### Task
Count every line of the material that holds the string "frames". Respond with the total only.

### Dataset extract
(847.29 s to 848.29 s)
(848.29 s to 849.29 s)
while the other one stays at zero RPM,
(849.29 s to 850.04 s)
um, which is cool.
* * *
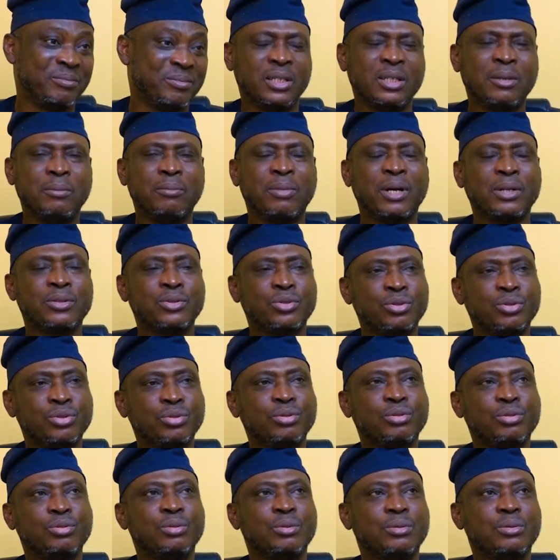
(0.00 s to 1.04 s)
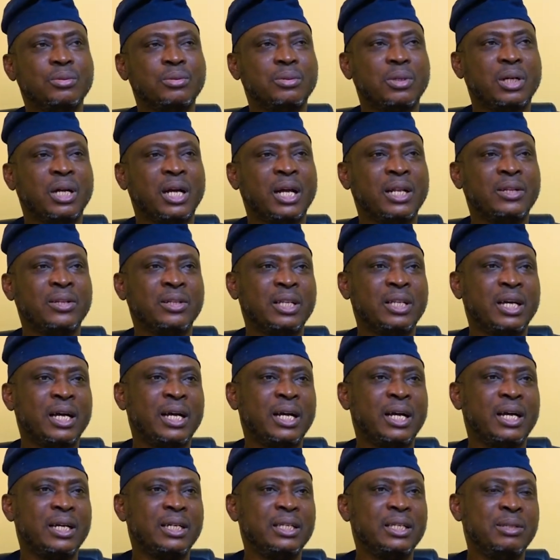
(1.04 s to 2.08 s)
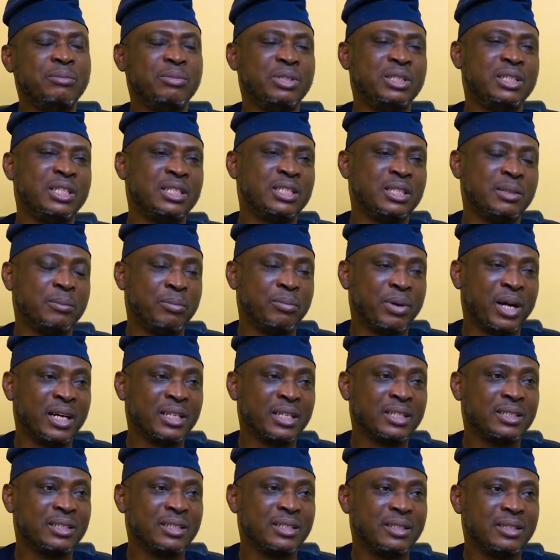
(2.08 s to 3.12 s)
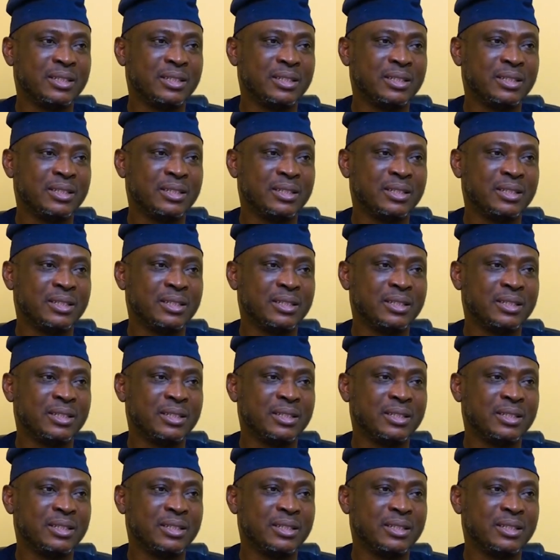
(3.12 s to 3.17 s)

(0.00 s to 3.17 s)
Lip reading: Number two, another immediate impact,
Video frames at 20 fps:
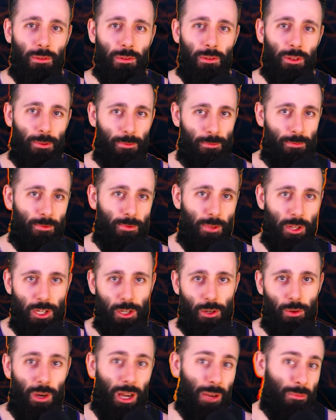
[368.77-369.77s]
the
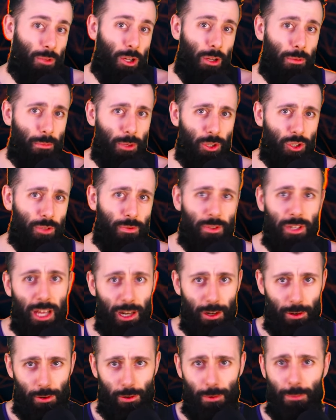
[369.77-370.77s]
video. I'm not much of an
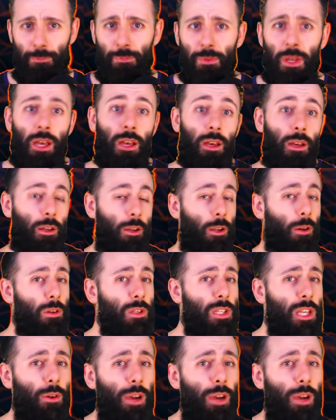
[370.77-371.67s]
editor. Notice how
...
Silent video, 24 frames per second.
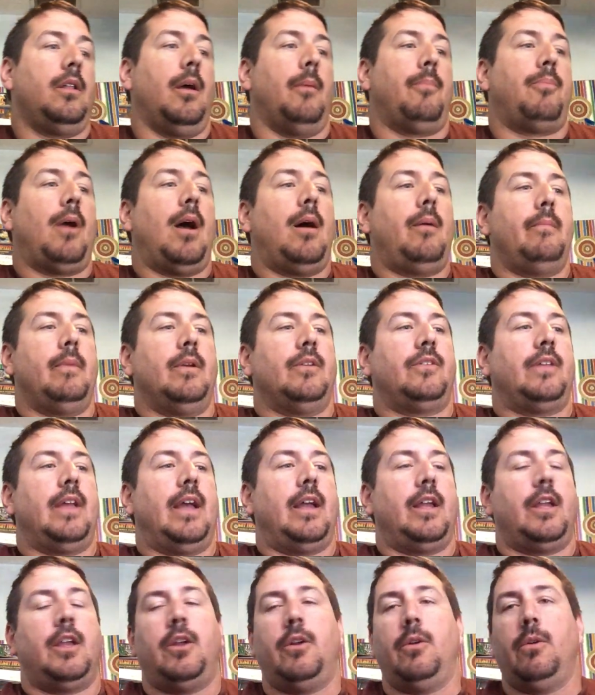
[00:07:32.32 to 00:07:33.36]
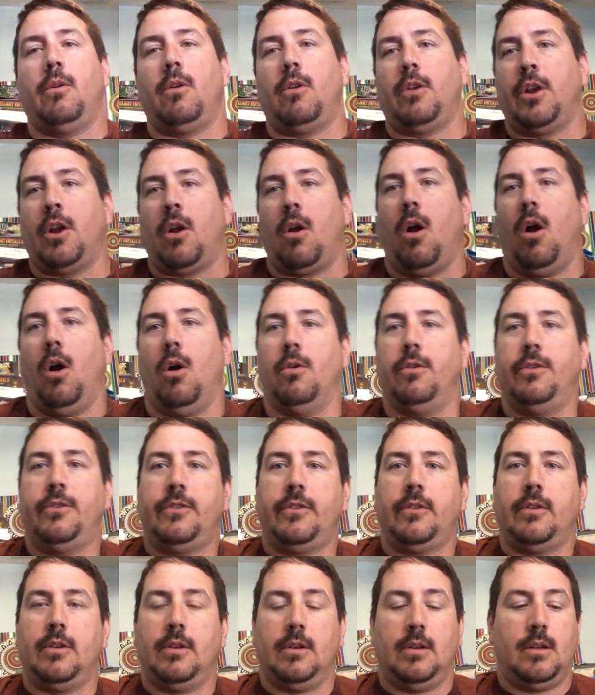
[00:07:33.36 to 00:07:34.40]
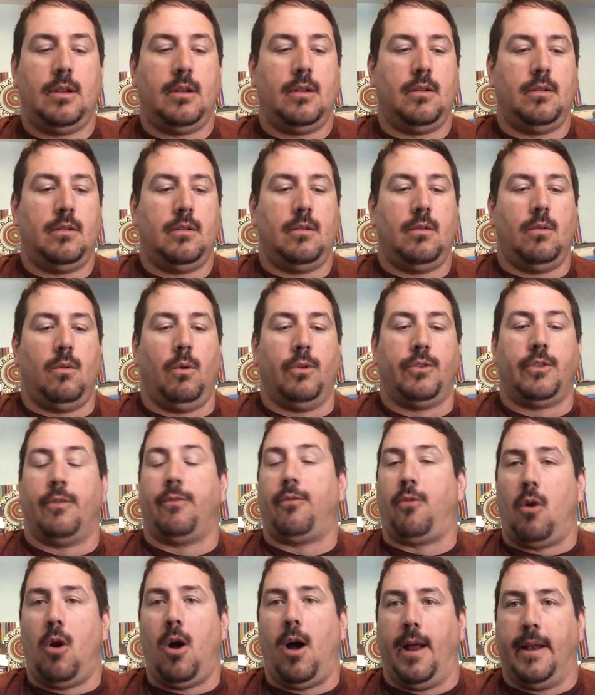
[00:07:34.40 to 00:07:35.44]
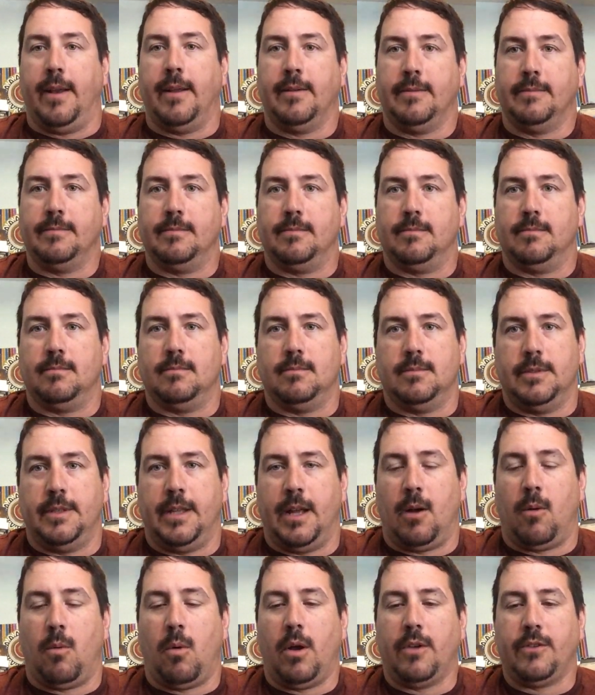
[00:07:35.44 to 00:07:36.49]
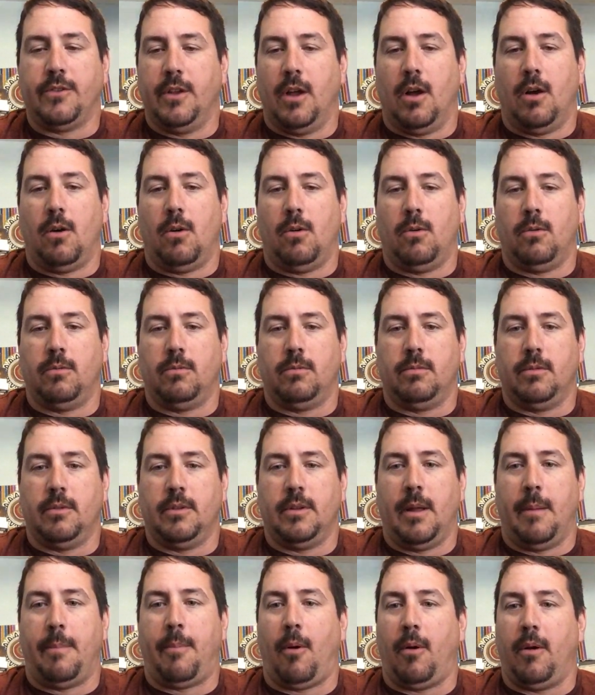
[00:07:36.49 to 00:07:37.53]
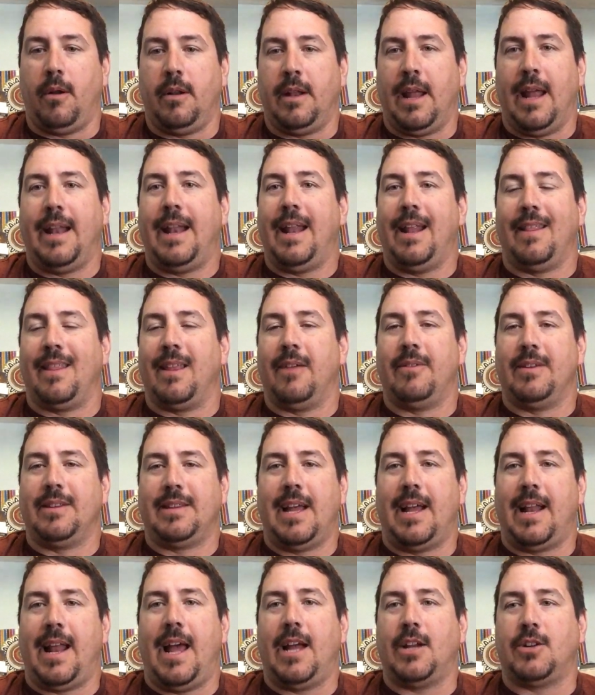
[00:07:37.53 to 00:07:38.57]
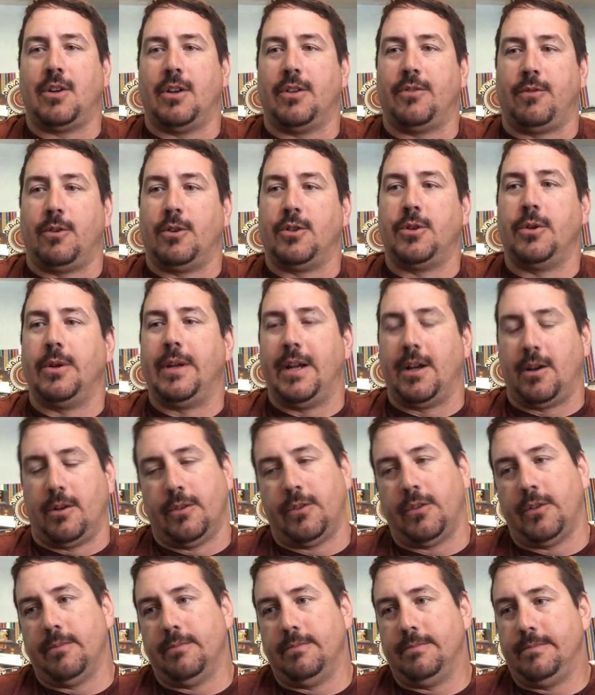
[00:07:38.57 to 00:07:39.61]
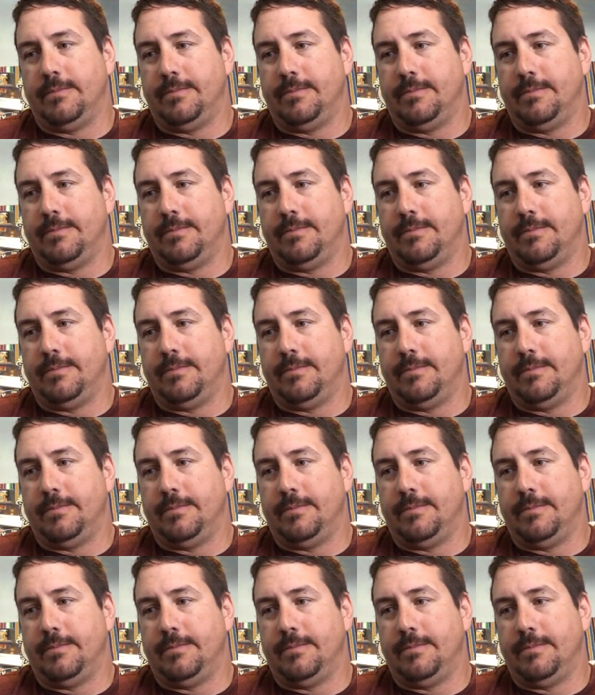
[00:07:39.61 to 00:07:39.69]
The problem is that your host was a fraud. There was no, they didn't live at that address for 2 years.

### Output of the exercise
2